Wednesday’s case, United States v. Windsor, No. 12-307, concerns two New York City women, Edith Windsor and Thea Clara Spyer, who married in 2007 in Canada. Spyer died in 2009, and Windsor inherited her property.
The 1996 law did not allow the Internal Revenue Service to treat Windsor as a surviving spouse, and she faced a tax bill of about $360,000 that a spouse in an opposite-sex marriage would not have had to pay.
Windsor sued, and in October the U.S. Court of Appeals for the 2nd Circuit, in New York, struck down the 1996 law. The decision was the second from a federal appeals court to do so, joining one last May from a court in Boston.
When the Supreme Court agreed in December to hear her case, Windsor, 83, said she was thrilled. “I wish Thea was here to see what is going on,” she said.
Until 2011, the federal government enforced and defended the law, as is customary for all federal laws.

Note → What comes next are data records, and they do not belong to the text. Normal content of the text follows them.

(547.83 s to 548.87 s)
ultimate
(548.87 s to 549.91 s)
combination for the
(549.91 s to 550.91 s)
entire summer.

But in February of that year, Attorney General Eric Holder Jr. announced that he and Obama had concluded that the law was unconstitutional and unworthy of defense in court. Holder added that the administration would continue to enforce the law.
The main argument Wednesday lasted an hour and featured a rematch between Solicitor General Donald B. Verrilli Jr. and Clement, who were adversaries a year ago in arguments over Obama’s health care law.

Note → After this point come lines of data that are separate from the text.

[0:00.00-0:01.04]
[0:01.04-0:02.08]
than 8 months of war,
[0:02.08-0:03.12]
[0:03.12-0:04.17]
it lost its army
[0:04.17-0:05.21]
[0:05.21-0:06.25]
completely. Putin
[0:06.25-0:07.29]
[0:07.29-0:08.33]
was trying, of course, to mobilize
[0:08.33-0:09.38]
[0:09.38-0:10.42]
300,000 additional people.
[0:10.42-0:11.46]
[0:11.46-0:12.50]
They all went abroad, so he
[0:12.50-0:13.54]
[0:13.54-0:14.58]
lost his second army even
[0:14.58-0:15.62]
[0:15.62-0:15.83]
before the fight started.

Verrilli said the 1996 law violated equal protection and gave the example of “a soldier killed in the line of duty” who would not be entitled to “the dignity and solace of official notification to next of kin.”
Windsor is represented by Roberta A. Kaplan, a lawyer in New York. She said the 1996 law enacted a novel form of discrimination “for the first time in our country’s history.”
Kennedy wrote the majority opinions in the court’s two major gay rights cases, Lawrence v. Texas, a 2003 decision that struck down a Texas law making gay sex a crime, and Romer v. Evans, a 1996 decision that struck down a Colorado constitutional amendment that banned the passage of laws protecting gay men and lesbians.
In the Windsor case, two of Kennedy’s central concerns — states’ rights and gay rights — may be said to align, and his questions suggested that he will vote to strike down the law.